Versonnener Jüngling, 1997, Aquarell auf Aquarellpapier
Versonnener Jüngling, 1997, Aquarell auf Aquarellpapier

Über die Grenzen der Freiheit hinsichtlich des Bösen

Es gibt keine freie Wahl des Bösen, die guten Gewissens und ohne inneren Widerspruch eingegangen werden könnte und danach noch Freiheit garantiert.

Die Möglichkeiten unseres Handelns sind begrenzt, nicht allein, dass wir beschränkte Wesen wären.

Die Begrenzung ergibt sich allein von der Sache her. Wir haben einen gewissen Spielraum des Denkens und Handelns, aber wie sehr wir ihn auch nutzen: Das Endprodukt bleibt ähnlich und das gilt auch schon im ganz grundsätzlichen Bereich: Wir sind nicht die Schöpfer unserer selbst, und auch indem wir reifen und uns entwickeln, erschaffen wir nicht uns selbst. Solange wir leben ringen wir um die Freiheit und sind nicht völlig frei, aber immer auf dem Weg dorthin.

Die menschliche Fantasie versteigt sich zu dem Gedanken, dass dem Menschen bei genügend hoch entwickeltem Verstand noch alles möglich sei. Aber seine Erfolge sind ein Schein der Fantasie, der an der Oberfläche der Dinge haftet. Und wo er es zu komplizierten Manipulationen bringt, zerstört er die Natur.

Der ringende Mensch erkennt das. Er ist nicht frei, solange er ringt. Aber dieses Ringen ist ein deutliches Zeichen dafür, dass wir nicht einer Notwendigkeit unterworfen sind, die wir nicht selbst in die Wege geleitet haben. 

Was aber kann der Mensch dafür, dass er nicht seiner gewählten Notwendigkeit folgt, sondern einer ihm fremden? Ist es allein die schlechte Erziehung, die notwendig Trägheit, Hass und Lieblosigkeit erzeugt? Ist die Bosheit eine selbstgewählte? Und kann man sagen, dass den Bösen im geistigen Tod seiner Bosheit das Schicksal treffe, das er selbst gewählt hat? Dass sein Schicksal ebenso das Seine sei wie das Schicksal des Erlösten, dass er frei zur Bosheit sei, dass er sogar ein Meister der „dunklen Seite“ werden könnte?

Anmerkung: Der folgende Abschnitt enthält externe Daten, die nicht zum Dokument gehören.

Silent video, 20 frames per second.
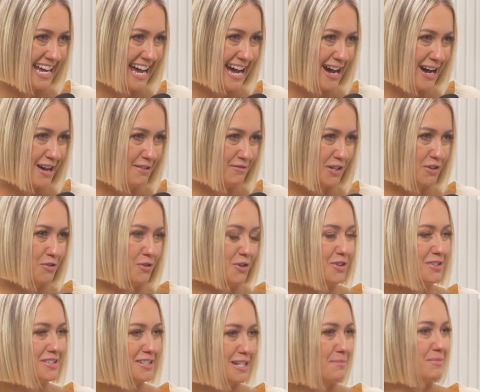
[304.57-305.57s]
have in order
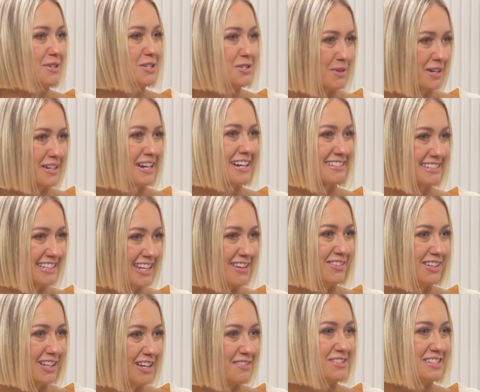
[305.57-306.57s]
to step into our next
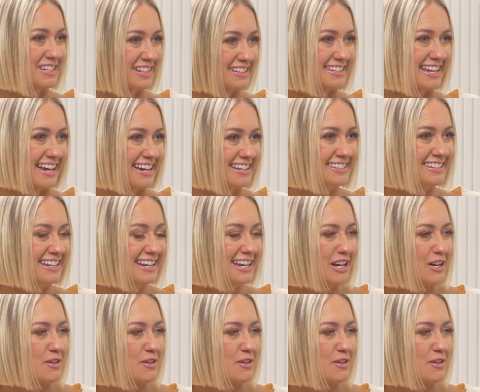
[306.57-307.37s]
level of success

Der gewöhnliche Böse ist freilich kein Meister, und wäre er auch noch so sehr der Bosheit voll. Zur Meisterschaft gehört Bewusstsein, auch Bewusstsein von der Bosheit selbst. Kann aber einer, der sich seiner Bosheit nicht bewusst ist, weniger schuldig sein als einer, der sie bewusst gewählt hat? Sollte der Meister des Bösen einen größeren Vorteil aus seiner Bosheit gewinnen als der blinde Tropf von einem Bösewicht? Wir wissen, dass das auf die Dauer nicht der Fall sein kann, denn auch der Meister der Bosheit tappt im Dunkeln. 

Wir können auch nicht sagen, der Böse aus Blindheit sei weniger böse von Grund auf, nur weil er häufig sogar vor sich selbst eine Scheinmoral vertritt. Denn auch der Meister hat seine Moral. Und man kann auch nicht sagen, dass er weniger verantwortlich sei, weil ihm niemand gesagt habe, was gut und böse ist. Als ob der Verstand die Grundlage für die Moral wäre.